Recently, I shouted angrily at my dear niece who is living with me while she is attending university here in Windhoek.
The fracas was because I have had it with people who are selfish to the point where they cannot see anything beyond what directly adds something to their pocket, their immediate demands and wants. My frustration rises from the unanswered question of, ‘When do we accept that we ARE each other’s keeper?’
On that fateful day, my niece left to make deliveries of cookies and then go to her internship in the early morning as normal. However, we had put out our extra-large load of trash for pick-up the night before and unbeknownst to us, the late-night trash rummaging crew that routinely scavenges the green garbage bins in our neighbourhood, had uncharacteristically wreaked havoc, tearing every single bag open and throwing mounds of garbage all over the sidewalk in front of our house.
And yet, my dear one walked by that enormous pile of destroyed garbage and broken stuff strewn all over the sidewalk, and she didn’t bat an eye. She acted as if such a mess was not her problem. It never occurred to her that as a part of a household, anything affecting the property is her business; it is equally her problem to make sure the place where she lives, eats, and sleeps (for free), is safe, clean, well-kept and a positive refuge for all of us.
To make matters worse, my dear one didn’t bother to come back into the house to inform any of us about what she’d seen; she didn’t text us or make a call and she certainly didn’t stay around to help us clean it up! I drove out on my way to work and saw the mess for the first time. The rest of the household was late for work, as we were forced clean up the trashy mess that affected our home. But, my little one went on with her day as if nothing was unusual.
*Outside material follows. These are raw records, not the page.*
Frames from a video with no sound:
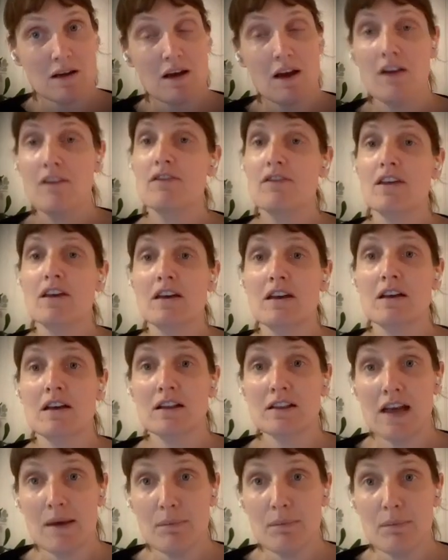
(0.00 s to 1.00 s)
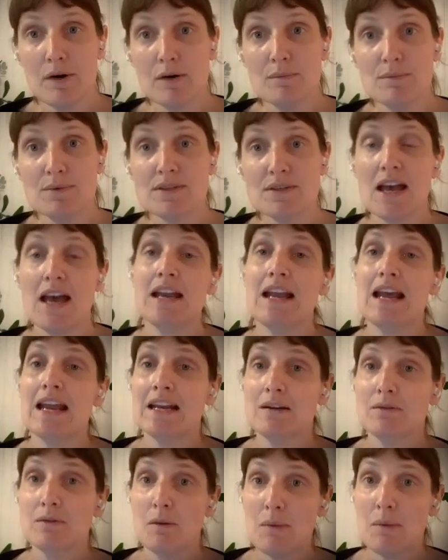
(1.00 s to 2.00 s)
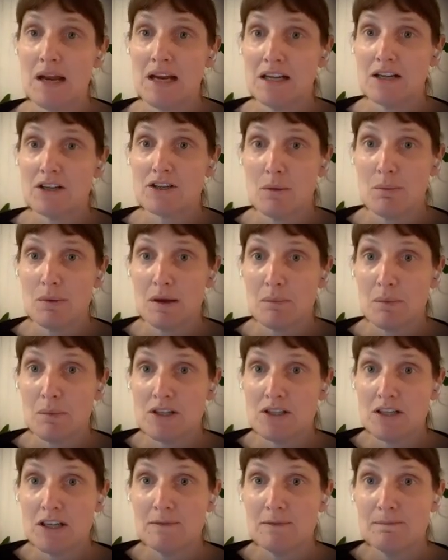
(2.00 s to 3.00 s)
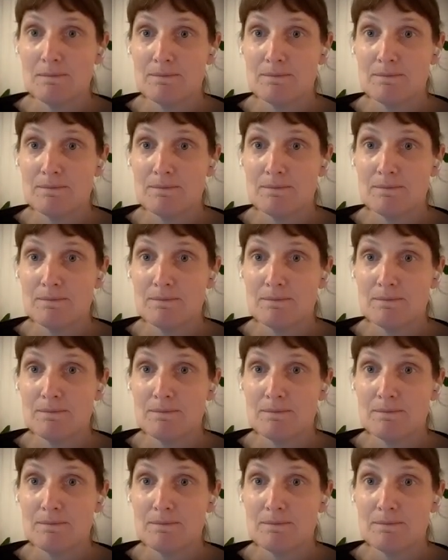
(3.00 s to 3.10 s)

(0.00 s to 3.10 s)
of the light bulbs and any remaining shopping budget.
When I called to ask about the matter - “Not my problem” – was her attitude and that me angry, but it also makes me sad.
Can it be that people feel no ownership whatsoever to anything that they don’t interpret as in theirs? In other words, “if it doesn’t add something to ME, then I don’t give a damn.”
What will happen to families, communities, and even the country as a whole if everyone adopts that policy? Is that level of selfishness a part of the many things that are eroding this democracy?
It dawned on me that some of my friends have told me similar stories about their younger family members. These kids act is if they are entitled to food, shelter, allowances, clothes, transportation, internet, water, electricity and a nice, protected, clean home. And, they think the ‘things’ they love to use, magically appear from nowhere. Who told them that? Everything I own, is the result of hard work over decades; it is not manna from heaven.
It is critical that people step up and ‘own’ everything in their homes, communities, and country. In other words, people need to CARE about what happens around them. This habit of going along as if things are ‘someone else’s problem,’ must stop.
People get robbed in broad daylight in Central Windhoek and folks all around see it happening, watch it like a television reality show and do absolutely nothing. If they (or their loved ones) were the victim, they want help, but if it doesn’t happen to them, then they couldn’t care less. Such selfishness is corrosive; we can do better.
These are tough economic times right now and we won’t emerge in tact as a united community if we don’t hold hands more often. We have what it takes to rise to this challenge and open our hearts and minds to include more than our selfish interests.